WORK ITEM:
Make an exact copy of each entry, leaving out every picture.
-------- MATERIAL TO PROCESS
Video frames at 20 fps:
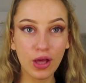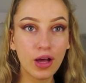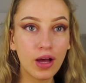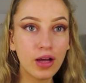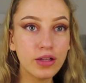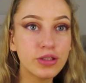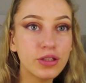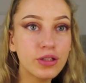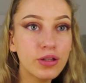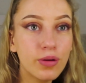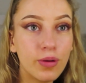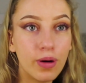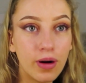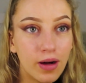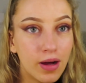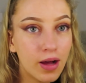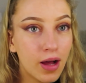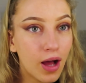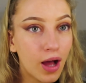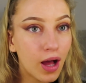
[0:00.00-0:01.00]
Do you know
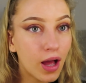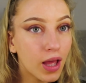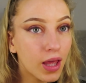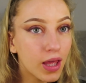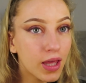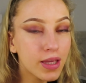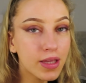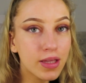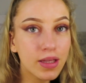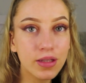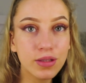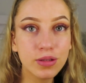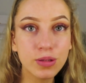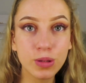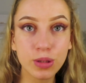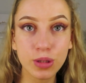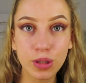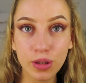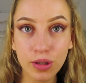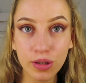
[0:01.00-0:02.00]
what? I
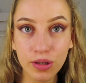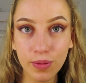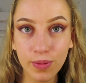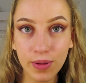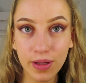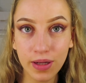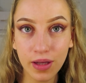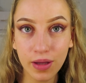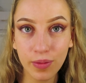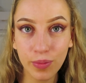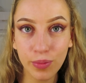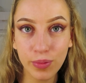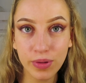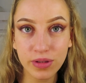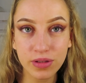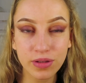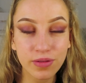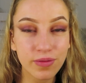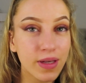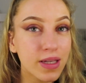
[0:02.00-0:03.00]
do look a bit like everyone
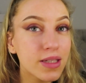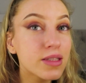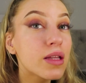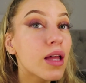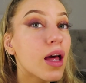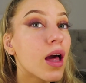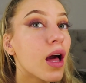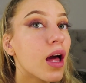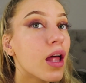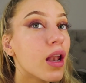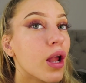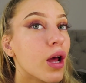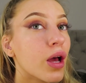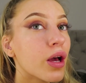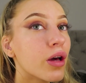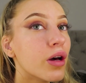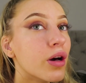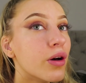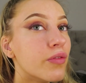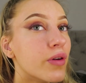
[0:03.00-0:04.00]
to the face, and
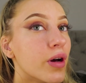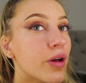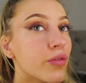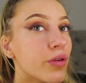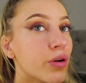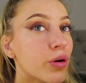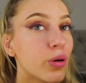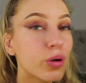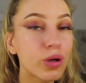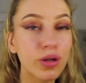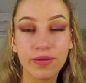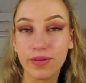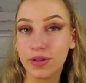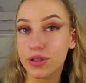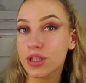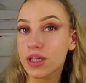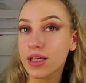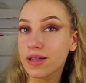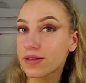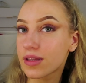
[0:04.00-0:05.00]
like a 5-year-old could have
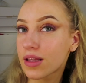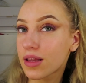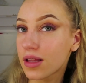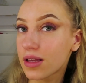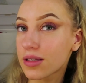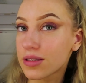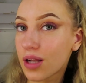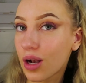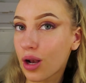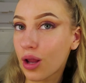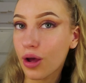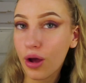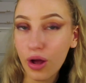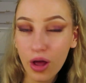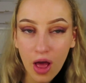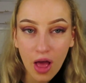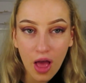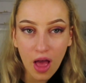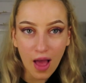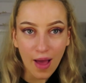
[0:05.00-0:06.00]
achieved this look.
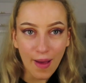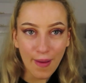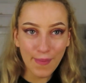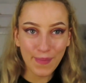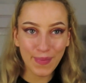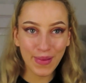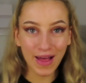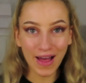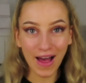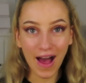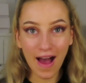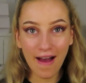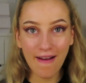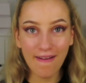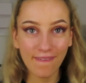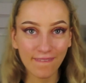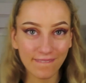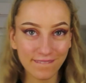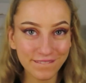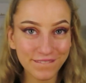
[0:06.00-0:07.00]
That,
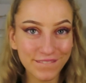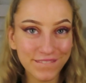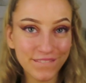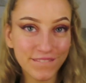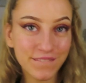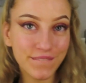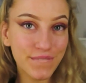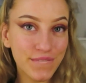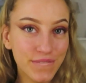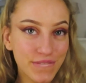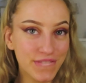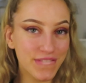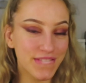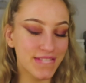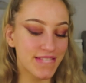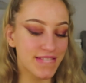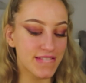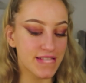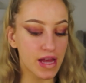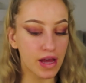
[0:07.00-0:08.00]

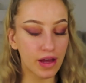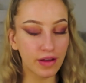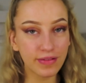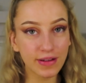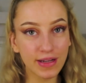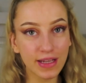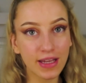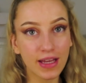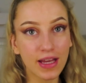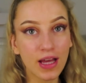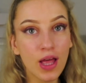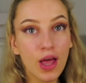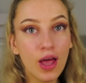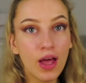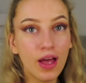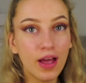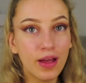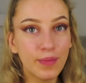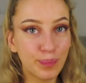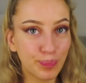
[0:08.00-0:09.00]
I feel like
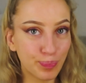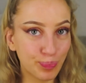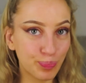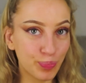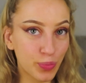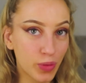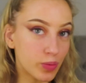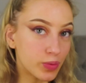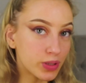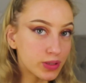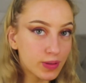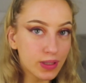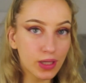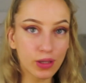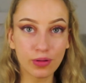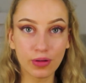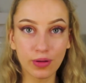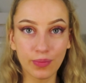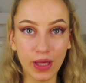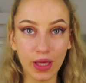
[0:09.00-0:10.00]
once we get
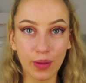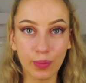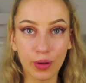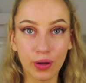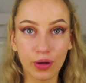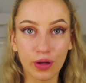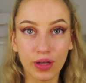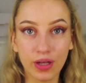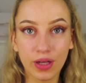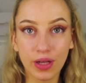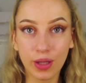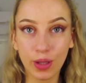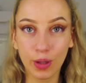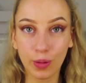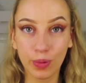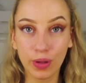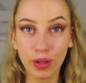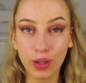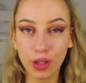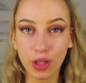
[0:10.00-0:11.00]
all the makeup on, it'll
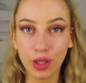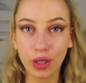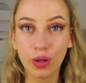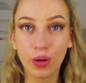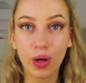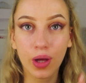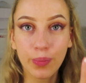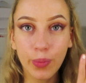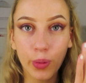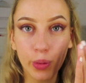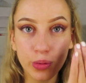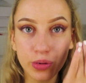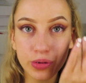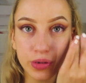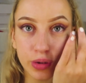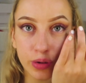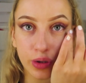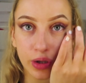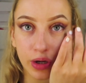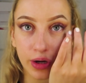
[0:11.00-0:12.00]
be cute. I'm
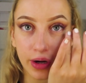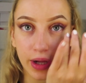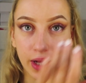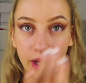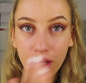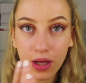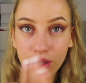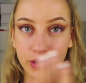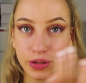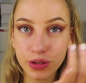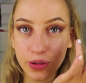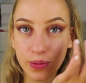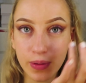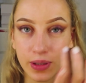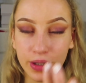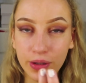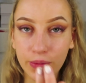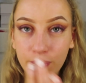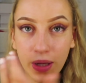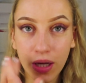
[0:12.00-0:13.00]
also gonna like do a
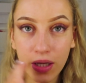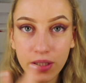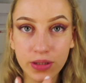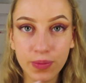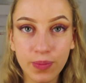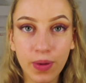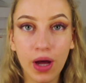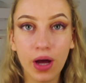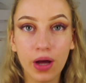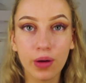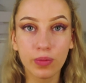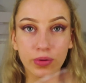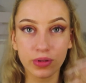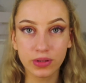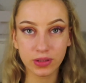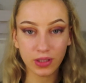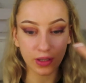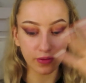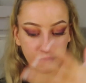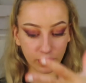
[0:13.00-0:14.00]
little bit under my eye
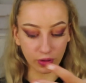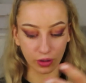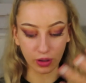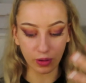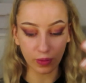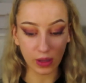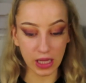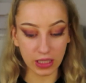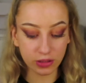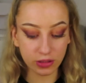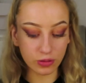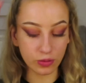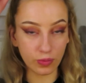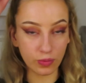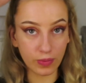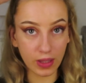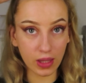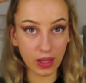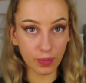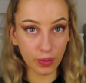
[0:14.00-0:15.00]
once I've got actual
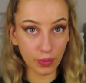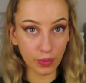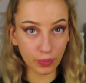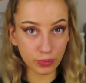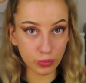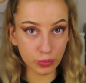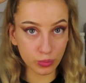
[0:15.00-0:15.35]
makeup on.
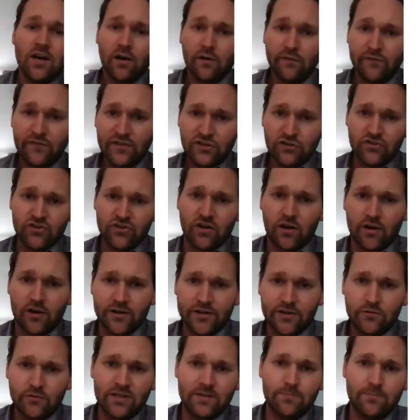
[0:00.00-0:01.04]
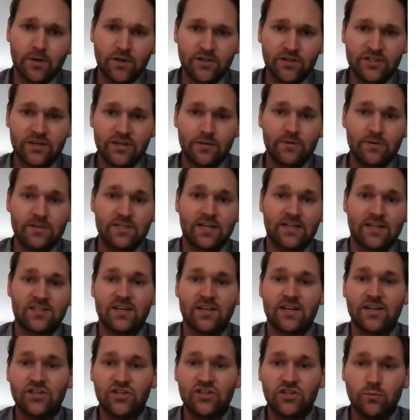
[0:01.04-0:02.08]
Officials argued that monetary
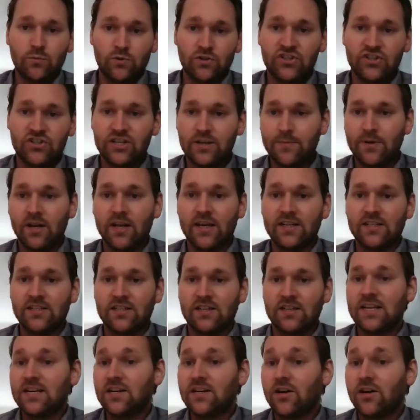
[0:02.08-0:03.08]
taxation would stimulate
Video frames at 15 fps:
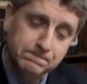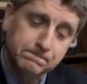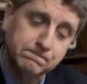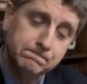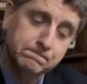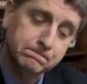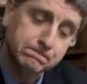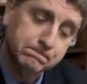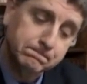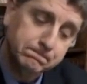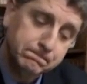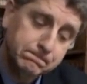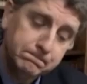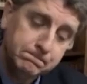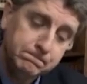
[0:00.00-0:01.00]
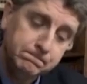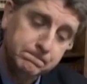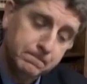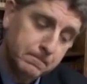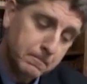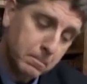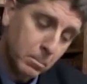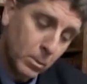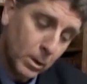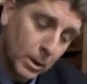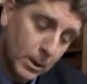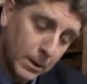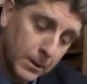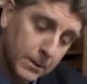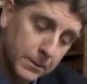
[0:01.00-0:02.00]

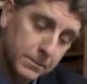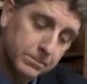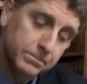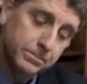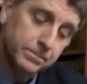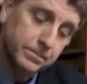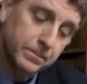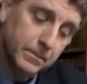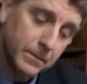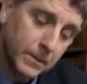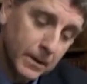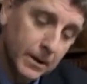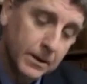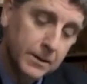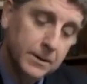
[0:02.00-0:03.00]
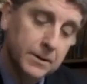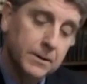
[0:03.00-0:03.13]
Nobody speaks.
----------------
OUTPUT BELOW:
Video frames at 20 fps:
[0:00.00-0:01.00]
Do you know
[0:01.00-0:02.00]
what? I
[0:02.00-0:03.00]
do look a bit like everyone
[0:03.00-0:04.00]
to the face, and
[0:04.00-0:05.00]
like a 5-year-old could have
[0:05.00-0:06.00]
achieved this look.
[0:06.00-0:07.00]
That,
[0:07.00-0:08.00]

[0:08.00-0:09.00]
I feel like
[0:09.00-0:10.00]
once we get
[0:10.00-0:11.00]
all the makeup on, it'll
[0:11.00-0:12.00]
be cute. I'm
[0:12.00-0:13.00]
also gonna like do a
[0:13.00-0:14.00]
little bit under my eye
[0:14.00-0:15.00]
once I've got actual
[0:15.00-0:15.35]
makeup on.
[0:00.00-0:01.04]
[0:01.04-0:02.08]
Officials argued that monetary
[0:02.08-0:03.08]
taxation would stimulate
Video frames at 15 fps:
[0:00.00-0:01.00]
[0:01.00-0:02.00]

[0:02.00-0:03.00]
[0:03.00-0:03.13]
Nobody speaks.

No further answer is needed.